Não é de hoje que o problema do mal assola a humanidade. O filósofo grego Epicuro já alertava para o grande dilema: “ou Deus quer tirar o mal do mundo, mas não pode; ou pode, mas não quer tirá-lo; ou não pode nem quer; ou pode e quer. Se quer e não pode, é impotente; se pode e não quer, não nos ama; se não quer nem pode, não é o Deus bom, e, além do mais, é impotente; se pode e quer – e esta é a única alternativa que, como Deus, lhe diz respeito – de onde vem, então, o mal real e por que não o elimina de uma vez por todas?” A convivência com o mal e suas consequências sempre trouxeram dificuldades com relação a Deus. Ora se entende como sendo sua permissão, como se ele fosse um ser sádico que sentisse prazer no sofrimento; ora como parte dos seus infinitos e insondáveis planos, como que quisesse nos ensinar algo lá na frente, não importando muito com perdas de vidas; outros ainda concebem como castigo mesmo.
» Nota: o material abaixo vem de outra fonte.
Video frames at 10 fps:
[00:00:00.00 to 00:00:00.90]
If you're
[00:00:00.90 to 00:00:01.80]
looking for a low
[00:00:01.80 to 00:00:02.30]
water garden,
No triste caso do Rio de Janeiro, vi uma avó desesperada questionando Deus: “por que meu Deus, minha neta, saiu para vir à escola?” Uma cena triste que eu, particularmente, chorei. Mas o que dizer para essa avó? Deus deixou o assassino atirar em todos por que ele quis? Se ele é Todo-poderoso (compreensão que não se encontra na Bíblia) por que permitiu?

É difícil digerir isso, mas o fato é que o mal se dá na própria finitude do ser humano. A finitude implica imperfeição, e o que sofre de imperfeição é passível do mal porque está em processo de construção. Em qualquer realidade finita e limitada o mal é uma possibilidade. Neste sentido o mal não está em Deus, mas sim na limitação e finitude do mundo e do ser humano. Além do mais, o ser humano já provou que quem conduz a sua história é ele mesmo, e em importantes momentos dela, ele deixou Deus de fora.
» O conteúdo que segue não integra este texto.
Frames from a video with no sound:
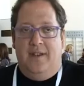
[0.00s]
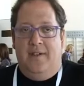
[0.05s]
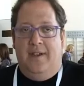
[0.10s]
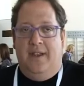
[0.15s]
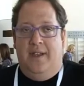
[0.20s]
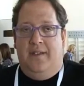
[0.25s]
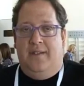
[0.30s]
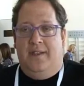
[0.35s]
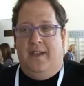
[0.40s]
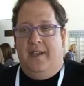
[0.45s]
there
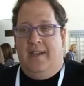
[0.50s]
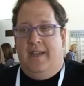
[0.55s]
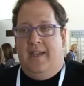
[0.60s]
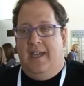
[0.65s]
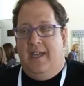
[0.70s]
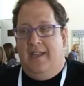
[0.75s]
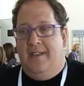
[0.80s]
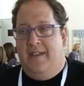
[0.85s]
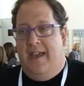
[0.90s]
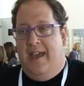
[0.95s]
is a
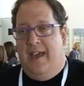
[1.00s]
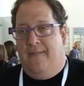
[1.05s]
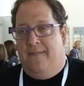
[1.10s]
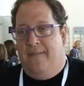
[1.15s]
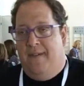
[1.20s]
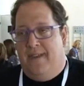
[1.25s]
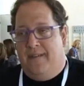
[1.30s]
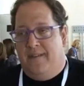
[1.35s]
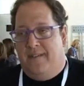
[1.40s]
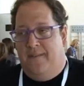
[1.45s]
need to have
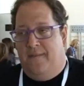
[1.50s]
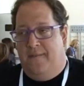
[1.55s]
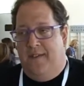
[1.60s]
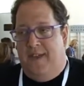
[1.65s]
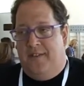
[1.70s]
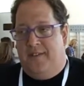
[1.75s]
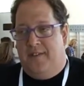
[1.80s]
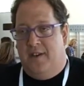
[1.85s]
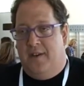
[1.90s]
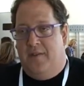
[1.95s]

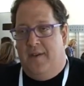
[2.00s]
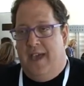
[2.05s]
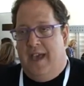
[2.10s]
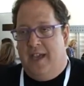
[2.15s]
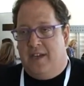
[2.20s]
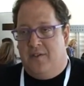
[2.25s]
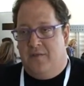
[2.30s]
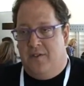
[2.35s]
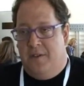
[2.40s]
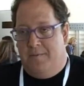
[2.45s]
face-to-face
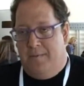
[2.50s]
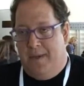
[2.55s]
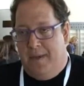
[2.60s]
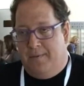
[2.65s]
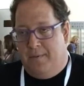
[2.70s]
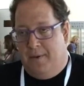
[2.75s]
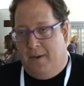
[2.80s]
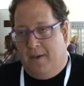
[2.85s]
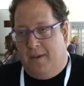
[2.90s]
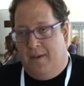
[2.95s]
interaction with
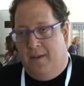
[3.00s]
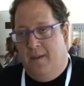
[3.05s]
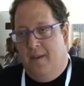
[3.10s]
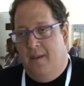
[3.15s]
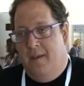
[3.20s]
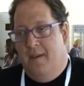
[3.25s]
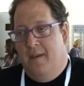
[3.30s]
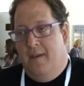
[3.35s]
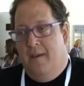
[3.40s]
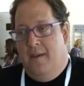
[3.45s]
people,
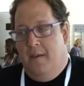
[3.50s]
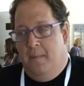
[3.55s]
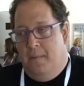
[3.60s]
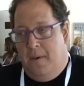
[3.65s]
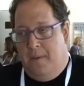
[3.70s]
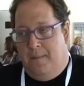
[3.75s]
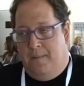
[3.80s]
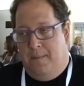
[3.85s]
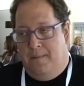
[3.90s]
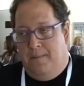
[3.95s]

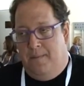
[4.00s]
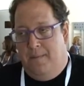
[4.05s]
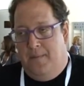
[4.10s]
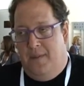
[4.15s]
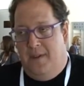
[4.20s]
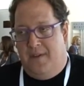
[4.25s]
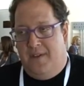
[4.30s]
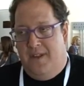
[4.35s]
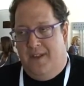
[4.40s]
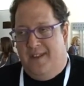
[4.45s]
but
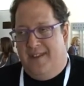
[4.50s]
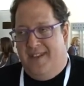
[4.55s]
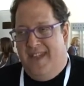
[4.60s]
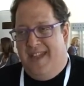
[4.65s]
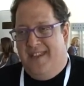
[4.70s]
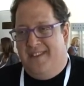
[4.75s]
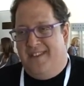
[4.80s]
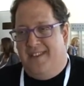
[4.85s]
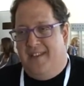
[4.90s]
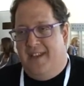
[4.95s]
there's an
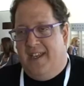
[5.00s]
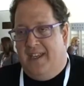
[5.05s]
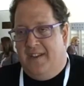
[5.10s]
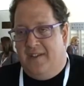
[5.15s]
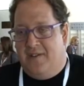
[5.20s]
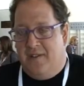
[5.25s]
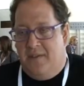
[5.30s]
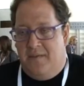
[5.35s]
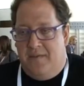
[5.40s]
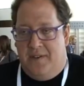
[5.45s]
intensity in
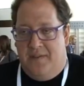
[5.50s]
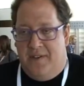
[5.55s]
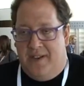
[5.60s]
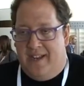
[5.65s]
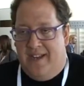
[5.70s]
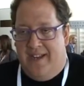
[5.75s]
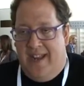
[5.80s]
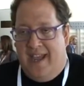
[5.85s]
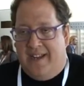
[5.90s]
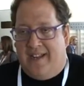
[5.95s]
terms of the
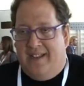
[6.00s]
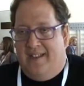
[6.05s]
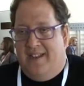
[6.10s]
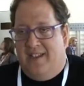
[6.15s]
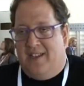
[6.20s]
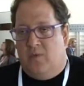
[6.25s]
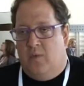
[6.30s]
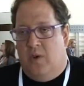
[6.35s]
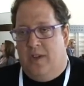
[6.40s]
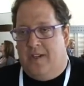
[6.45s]

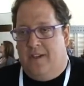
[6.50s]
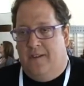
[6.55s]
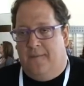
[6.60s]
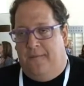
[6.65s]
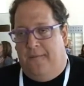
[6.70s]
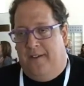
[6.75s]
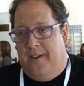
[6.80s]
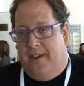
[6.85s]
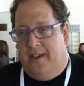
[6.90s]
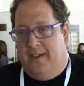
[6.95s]
connectedness one could
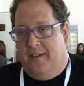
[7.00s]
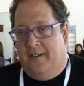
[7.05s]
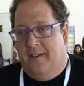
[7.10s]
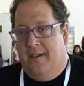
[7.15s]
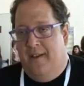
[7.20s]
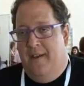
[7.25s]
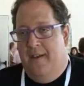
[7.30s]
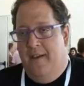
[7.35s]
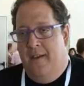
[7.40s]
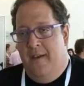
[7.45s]
feel.
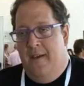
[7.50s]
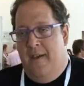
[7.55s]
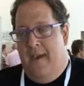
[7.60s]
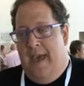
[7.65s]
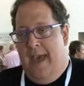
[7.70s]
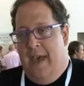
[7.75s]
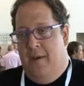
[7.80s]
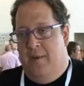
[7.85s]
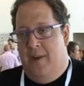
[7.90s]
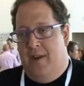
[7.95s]

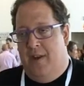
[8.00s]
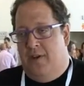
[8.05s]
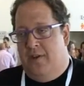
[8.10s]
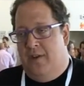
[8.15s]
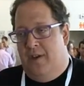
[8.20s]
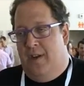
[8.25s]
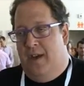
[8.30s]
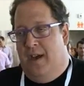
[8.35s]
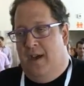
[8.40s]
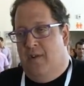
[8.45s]
And when you
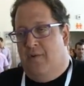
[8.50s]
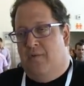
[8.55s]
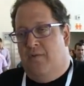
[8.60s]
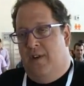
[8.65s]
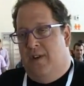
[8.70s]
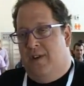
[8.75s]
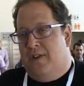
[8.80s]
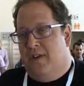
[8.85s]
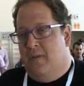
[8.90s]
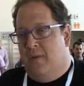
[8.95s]
can
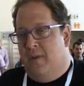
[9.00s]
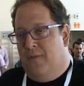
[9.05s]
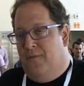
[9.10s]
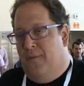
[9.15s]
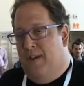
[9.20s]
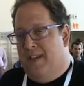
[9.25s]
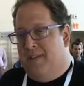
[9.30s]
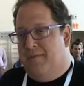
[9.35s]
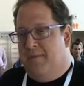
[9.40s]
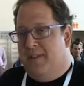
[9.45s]
read someone's
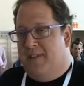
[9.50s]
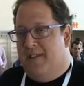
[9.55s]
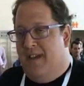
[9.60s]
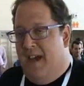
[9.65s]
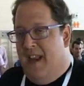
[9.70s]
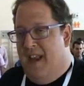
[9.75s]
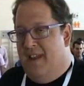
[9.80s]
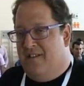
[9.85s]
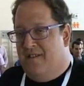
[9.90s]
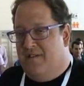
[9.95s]
Facebook
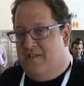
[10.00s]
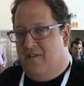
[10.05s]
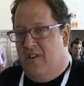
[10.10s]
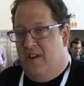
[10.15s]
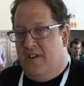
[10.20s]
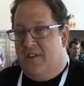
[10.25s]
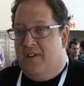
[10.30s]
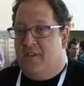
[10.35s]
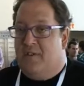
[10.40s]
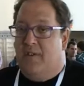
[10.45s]
status and
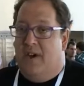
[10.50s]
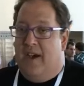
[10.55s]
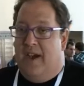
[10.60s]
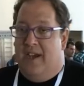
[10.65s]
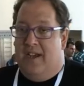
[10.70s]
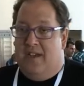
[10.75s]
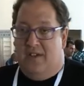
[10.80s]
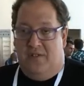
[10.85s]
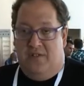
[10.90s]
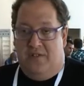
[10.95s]
start to
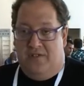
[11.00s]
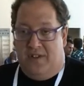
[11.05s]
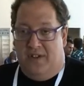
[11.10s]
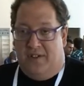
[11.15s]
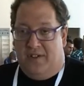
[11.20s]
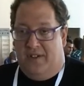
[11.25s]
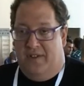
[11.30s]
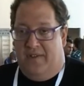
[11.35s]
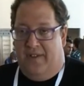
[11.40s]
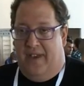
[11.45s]
cry as a
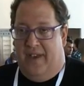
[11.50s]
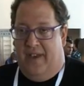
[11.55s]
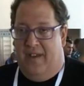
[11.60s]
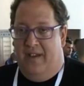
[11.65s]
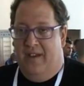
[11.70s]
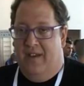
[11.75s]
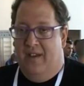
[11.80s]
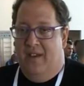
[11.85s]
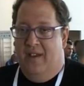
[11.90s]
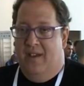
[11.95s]
result of it,
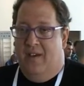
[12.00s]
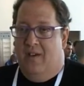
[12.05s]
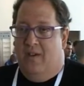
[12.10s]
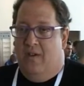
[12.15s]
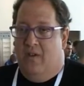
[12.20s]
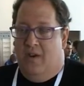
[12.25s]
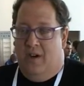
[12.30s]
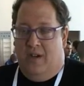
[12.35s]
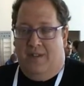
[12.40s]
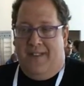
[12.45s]

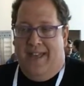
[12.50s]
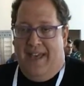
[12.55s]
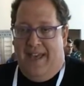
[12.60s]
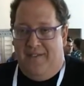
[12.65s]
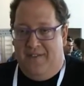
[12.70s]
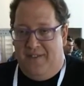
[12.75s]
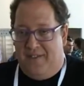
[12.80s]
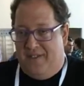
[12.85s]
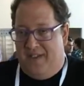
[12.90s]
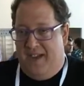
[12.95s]
or
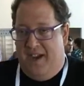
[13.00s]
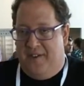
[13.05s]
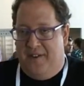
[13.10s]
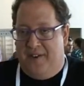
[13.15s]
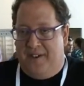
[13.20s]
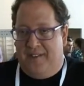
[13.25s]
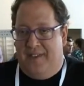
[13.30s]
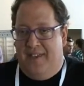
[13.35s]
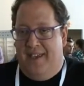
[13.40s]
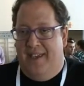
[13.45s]
laugh
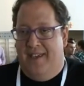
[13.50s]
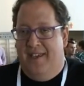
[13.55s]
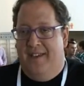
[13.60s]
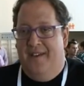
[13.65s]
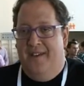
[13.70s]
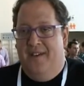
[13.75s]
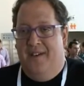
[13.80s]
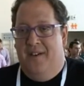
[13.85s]
hysterically,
As pessoas que questionam Deus diante das tragédias, não podem esquecer que o próprio Deus já presenciou e participou de algumas. Dois exemplos marcantes: 1). Israel no exílio: quando da invasão do exército de Nabucodonosor (2Rs 24-25), destruiu a cidade de Jerusalém e o Templo, centro de referência para a presença de Deus no meio do povo, as pessoas perderam suas terras, religião, família e sentimento de nação e foram habitar em terras estranhas (Sl. 137). Deus padece com o seu povo, sofre com suas dores. Diante da tragédia do exílio, profetas como o Segundo-Isaías irá transportar as histórias de Deus com o povo de Israel para o futuro (Is. 40) e delas tirar esperança de dias melhores; 2). O Calvário: outra tragédia que Deus participa e sofre junto é a cruz, expressão máxima de seu amor, mas também confirmação de que a humanidade pode construir a sua própria história sem se ater a sua vontade. No Gólgota, transparece a impotência divina sendo sucumbida pelo mal. Deus não planeja, muito menos permite, mas suporta a morte como algo inevitável por amor. Ele sofre com Jesus na cruz. É por isso que ele sabe muito bem o que é passar por tragédias.
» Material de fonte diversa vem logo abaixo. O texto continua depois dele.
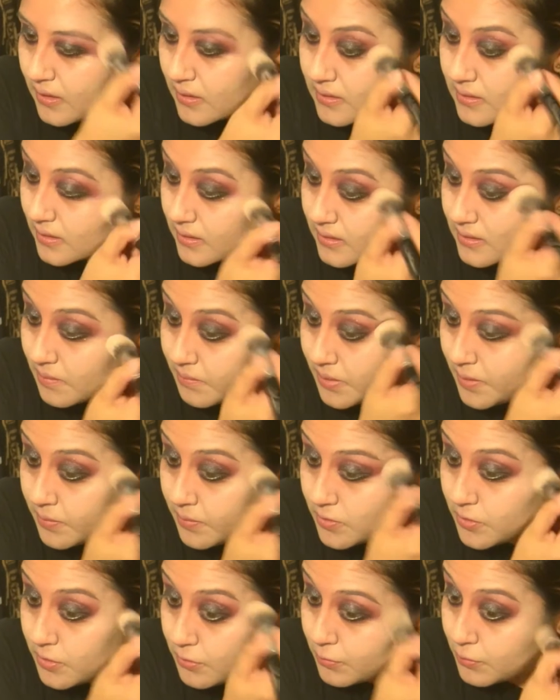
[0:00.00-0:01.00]
like some
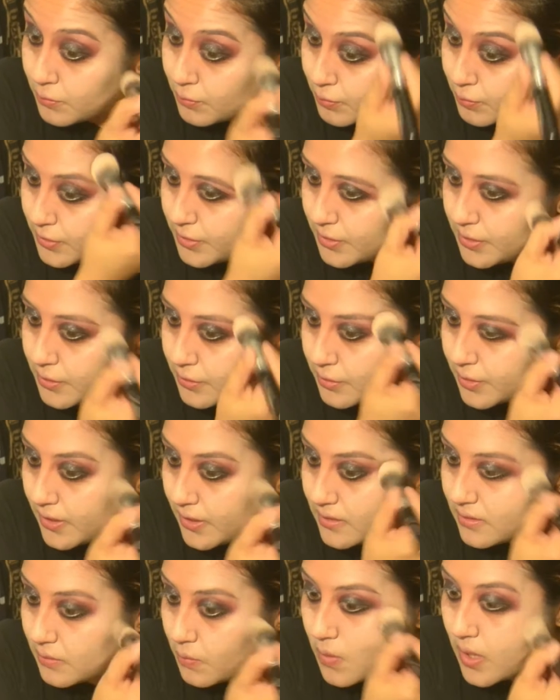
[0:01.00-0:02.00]
people do really
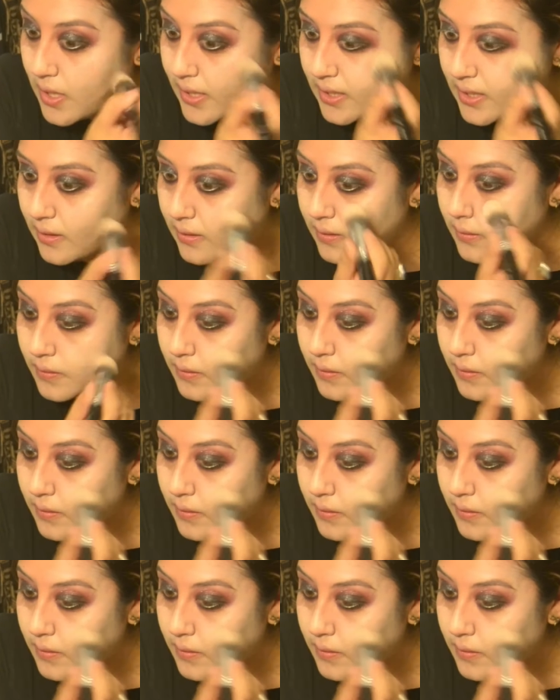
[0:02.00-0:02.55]
crazy white,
Diante da tragédia do Rio de Janeiro, não questiono Deus se permitiu ou não. Penso que ele padece juntamente com aquelas pessoas que perderam seus filhos numa idade que se constrói o futuro e se planeja a vida. O fato é que vamos conviver com o mal enquanto aqui estivermos porque ele faz parte da nossa condição de criaturas finitas e limitadas. Mas é importante salientar, temos Jesus que nos ensinou a compreender a vida.

Um comentário:

Anônimo disse...

Deus está no controle? Essa é a dúvida de Ricardo Godin, R.Kivts e outros seguidores do Teísmo aberto ou teologia relacional, onde Deus não é tão deus, não tem o controle sobre os acontecimentos catastróficos. Porém nós cremos no Deus Todo Poderoso, presente, conhecedor de tudo e que não muda. Deus é o mesmo ontem, hoje e para sempre será. Deus é Poder para curar, libertar e transformar. Seu poder não cessou. Quanto a teoria de Epicuro o apóstolo Paulo já o combateu em ATos 19, tanto Epicuro quanto Zenon (estoicismo) foram combatidos porque não criam num Deus Todo Poderoso. Eram carnais pensavam somente nos prazeres. Nós não, nós cremos e somos daqueles que confiam no Poder de Deus.